Palavras Vermelhas, Texto Azul - Crepúsculo de Inverno
Ah, como foi boa a época de faculdade! Falando assim posso parecer um ancião falando de seus "bons e velhos tempos", mas a verdade é que concluí meu curso de Publicidade e Propaganda no ano passado.
E que tem isso a ver com o conto que estou publicando? Bem, o conto, na verdade, saiu de uma aula!
Aulas de publicidade são interessantes por isso (nem todas, é claro, verdade seja dita!), pela possibilidade de se exercitar a criatividade em sala de aula, de "viajar", mesmo. Mas vamos ao que interessa.
Primeiro dia de aula, terceiro ano. Entra na classe um professor com o qual ainda não havíamos tido aulas, justamente aquele com fama de ser exigente demais. E já entra dando a ordem: "Peguem papel e caneta. Tenho um desafio para vocês."
"Escrevam agora, na folha de papel, dez palavras vermelhas. Isso mesmo, dez palavras que transmitam a sensação de vermelho, que os façam pensar nesta cor."
Sem saber muito bem o porquê de tudo aquilo, escrevi:
Maçã / Coração / Sangue / Cereja / Inferno / Pôr-do-sol / Rosa / Rubi / Calor / Lábios
Após algum tempo, com ar de satisfação, ele propõe: "Agora, façam um texto com estas palavras. Um texto azul. Um texto cuja leitura faça vir, a todo momento, a cor azul na mente dos leitores. Façam um texto azul, com as dez palavras que escreveram. Bom trabalho."
A classe inteira estava muda. Ninguém esperava algo sequer parecido com aquilo! Um texto azul, isso era ridículo. Impossível!

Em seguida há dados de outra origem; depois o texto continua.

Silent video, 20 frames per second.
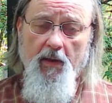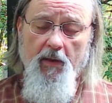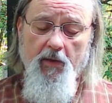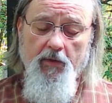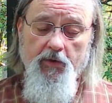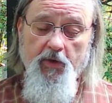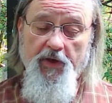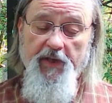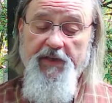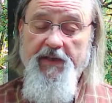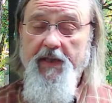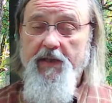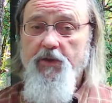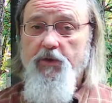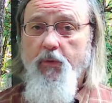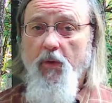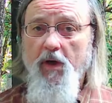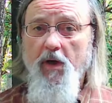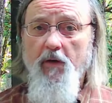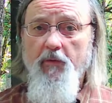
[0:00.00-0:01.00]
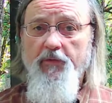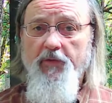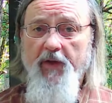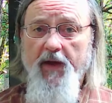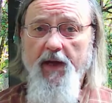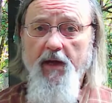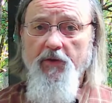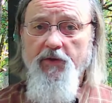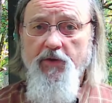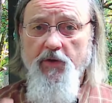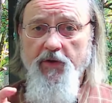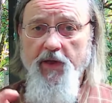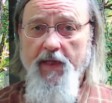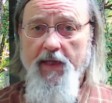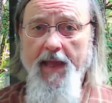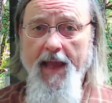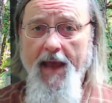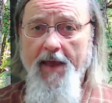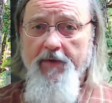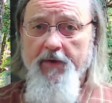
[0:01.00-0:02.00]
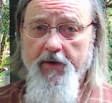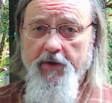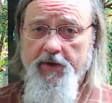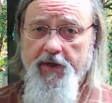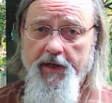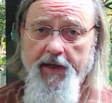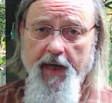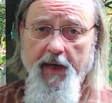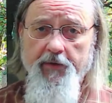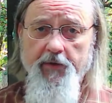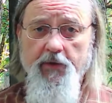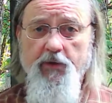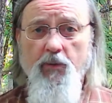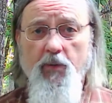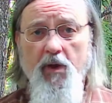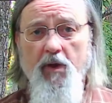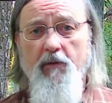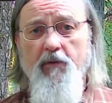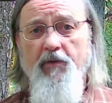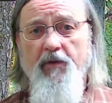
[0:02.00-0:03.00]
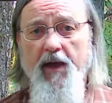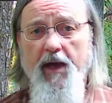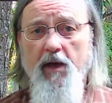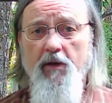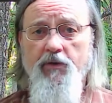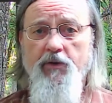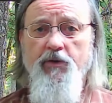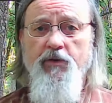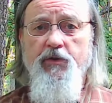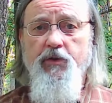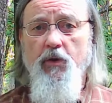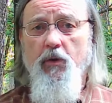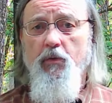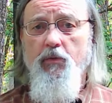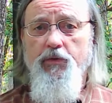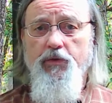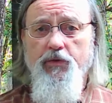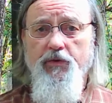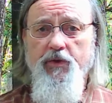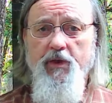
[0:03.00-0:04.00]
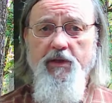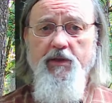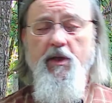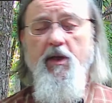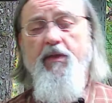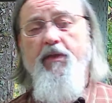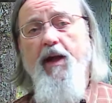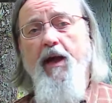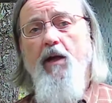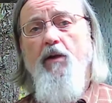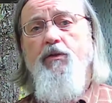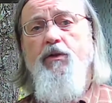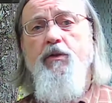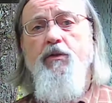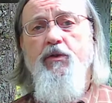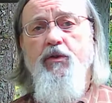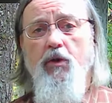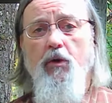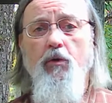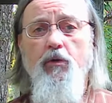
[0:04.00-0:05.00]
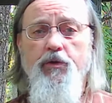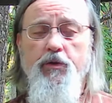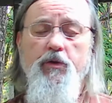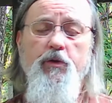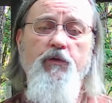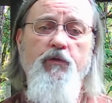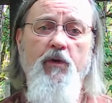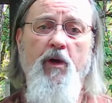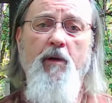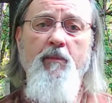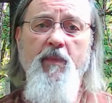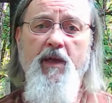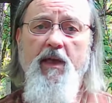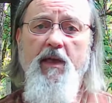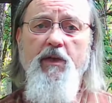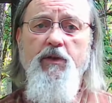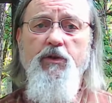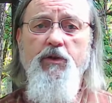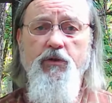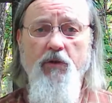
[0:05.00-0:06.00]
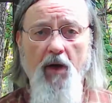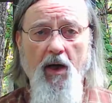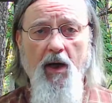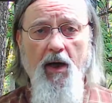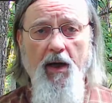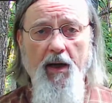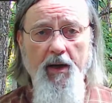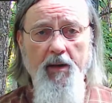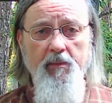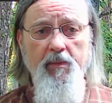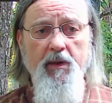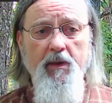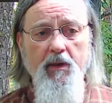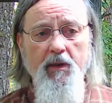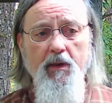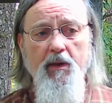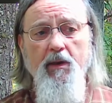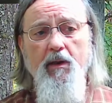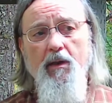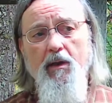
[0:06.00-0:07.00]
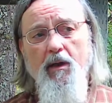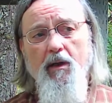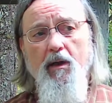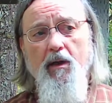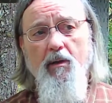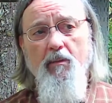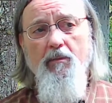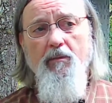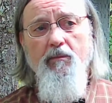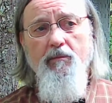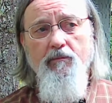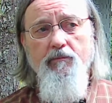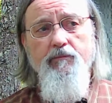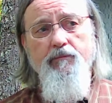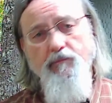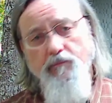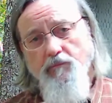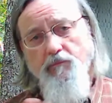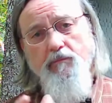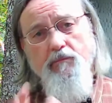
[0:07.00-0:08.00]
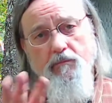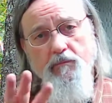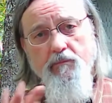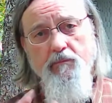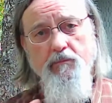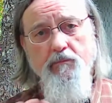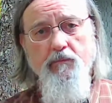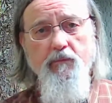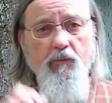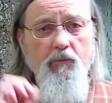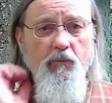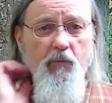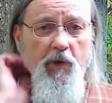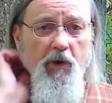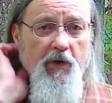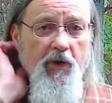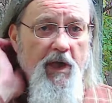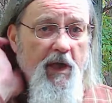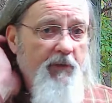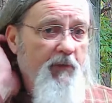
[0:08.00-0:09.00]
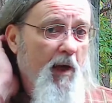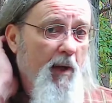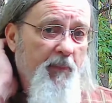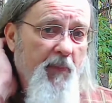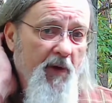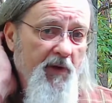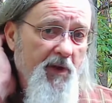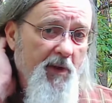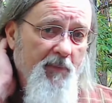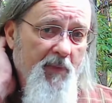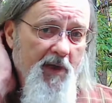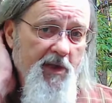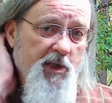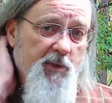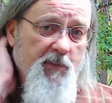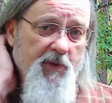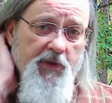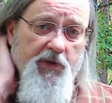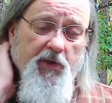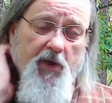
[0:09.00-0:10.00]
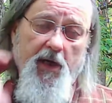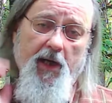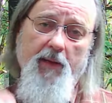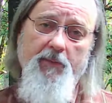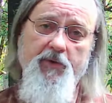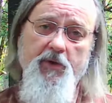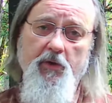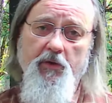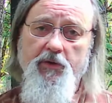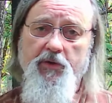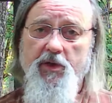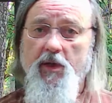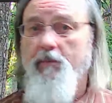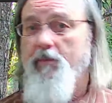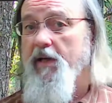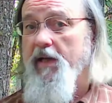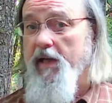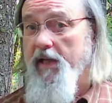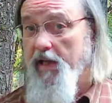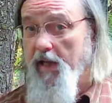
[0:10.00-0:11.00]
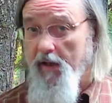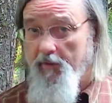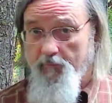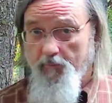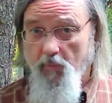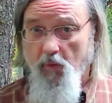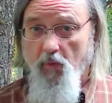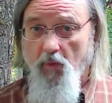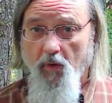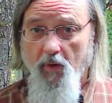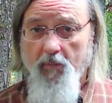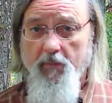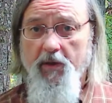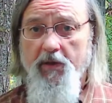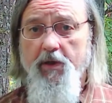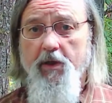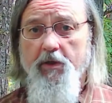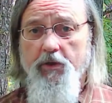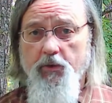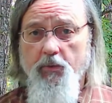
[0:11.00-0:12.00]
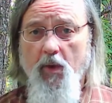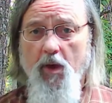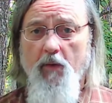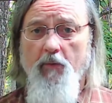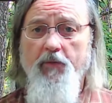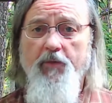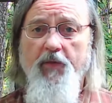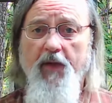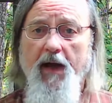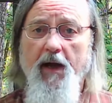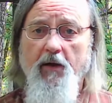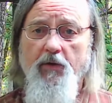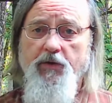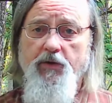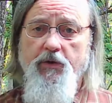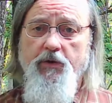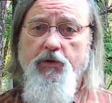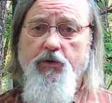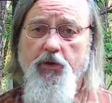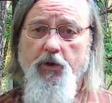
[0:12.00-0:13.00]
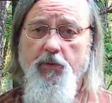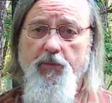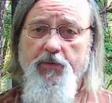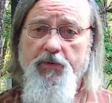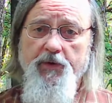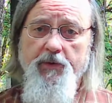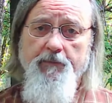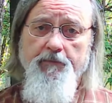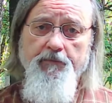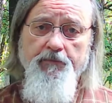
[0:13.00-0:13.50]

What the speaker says: So they send 12,000, so they gather together 12,000 soldiers. That's 1,000 soldiers from each tribe. Will give up on the Benjamin tribe, so somebody gave more. But there are 12,000 troops.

Mas eu achei aquilo tudo genial! Talvez eu fosse (ou ainda seja, quem sabe?) louco, porém me senti pessoalmente desafiado a produzir algo que, se não fosse bom, pelo menos chegasse perto de resolver o desafio que ele propôs. E me dediquei a escrever. O resultado, vem a seguir. Está longe de ser um BOM texto, mas que é azul, isto é!
Crepúsculo de Inverno
Suas pernas doíam mais a cada passo. Era preciso forçar muito seus joelhos debilitados para transpor os inúmeros punhados de neve que se acumulavam pelo chão. Caminhava já há algumas horas pela tarde sem nenhum calor, não sabendo nem mesmo o motivo que o levava a prosseguir. Sua pele estava gelada, os lábios, ressecados. Tremendo, os passos incertos, caminhava sem parar pois, honrado, nunca fora homem de desistir. Olhava às vezes para o solo e às vezes para o céu, agora extremamente limpo, e, divagando, observava as raras nuvens que se metamorfoseavam a todo instante. Uma maçã se tornava uma cereja e, ao adquirir o formato de uma bela rosa, levava seu pensamento instantaneamente para a sua dama dos olhos de safira, hoje não mais do que uma lembrança em seu gelado coração. A antiga espada, cujo grande rubi que a adornava já caíra há muito tempo, agora pendia de seu cinturão, o frio metal fustigando-lhe a pele. Pois ele já fora príncipe, já fora rei, mas se tornou apenas um velho ancião, fadado a caminhar, solitário, pelo inferno de gelo, pondo toda sua esperança em poder rever pela derradeira vez, no céu, o pôr-do-sol, antes que o seu sangue real perca totalmente o azul.
(O cômico de tudo isso foi que o professor acabou gostando do raio do texto, e ainda resolveu ler em voz alta para a classe. Que vergonha, ó céus!)